Sammy [ably played by a captivating newcomer, Canadian Gabriel LaBelle] makes his way through a handful of new venues [much like many youths with fathers whose job skills were ‘mobile’ and whose talents were in demand], not courting the hazings he receives at the hand of “all these Sequoias” of Gentile kids towering over him.
His aborning adroitness with successive generations of fancier cameras proves a blessing and a curse in that he captures footage of material he’d rather not have seen, which skews his adoration of his loving mother. His father’s best friend, ‘Uncle’ Bennie, is played by a toned-down Seth Rogan, doing what appears to be his first role not dependent on controlled substances and lark. Bennie plays a pivotal role in the fabric of his family’s fortunes and evolution.
The movie is a refreshing divergence –it tells a story, is well lit, never flags for the viewer, and costs (according to industry sources), only $40 million, a remarkable pittance nowadays.
Also refreshing is that Spielberg plays it straight. He does not stoop to the ugly caricatures of SNL mockery. Judaism is shown respectfully, for a change.
Audiences are glued to the plot developments, unlike, say, watching the kinetic but endless CGI wowie-grind of AVATAR, or the gloom of the mega-fat WHALE, though Brendan Fraser disports his role admirably, and courts sympathy for all so-rotund overlarge folk.
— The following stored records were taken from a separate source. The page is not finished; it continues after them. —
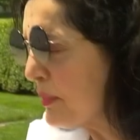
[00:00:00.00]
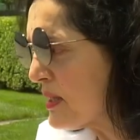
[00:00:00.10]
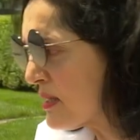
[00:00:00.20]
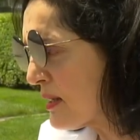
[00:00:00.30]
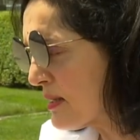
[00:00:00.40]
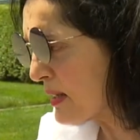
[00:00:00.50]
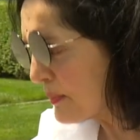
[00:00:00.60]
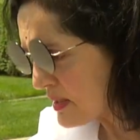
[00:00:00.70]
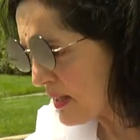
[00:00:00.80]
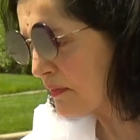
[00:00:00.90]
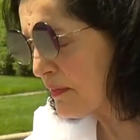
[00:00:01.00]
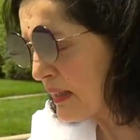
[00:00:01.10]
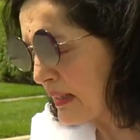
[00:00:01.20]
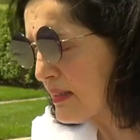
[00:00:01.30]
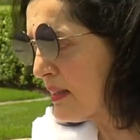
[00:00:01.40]
Minister is himself
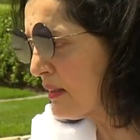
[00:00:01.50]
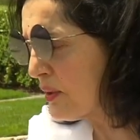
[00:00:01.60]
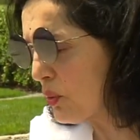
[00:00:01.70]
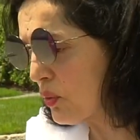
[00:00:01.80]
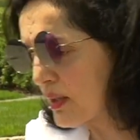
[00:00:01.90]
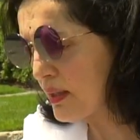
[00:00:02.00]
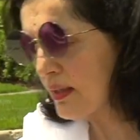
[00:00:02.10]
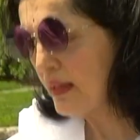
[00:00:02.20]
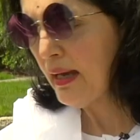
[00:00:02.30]
leading the yoga,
Of note is the new, highly lauded film being screened in only two NYC venues, LIVING, starring the lovable and ever-watchable Bill Nighy, starting the 23rd of December, at New Plaza Cinema [Macauley Honors College, 35 West 67th Street, second floor]. Buzzed to be an Oscar nom, don’t miss this revisit of an honored Kurasawa opus, the spooling of a life unwinding, making maximum lemonade from the lemons… another worthy holiday entertainment.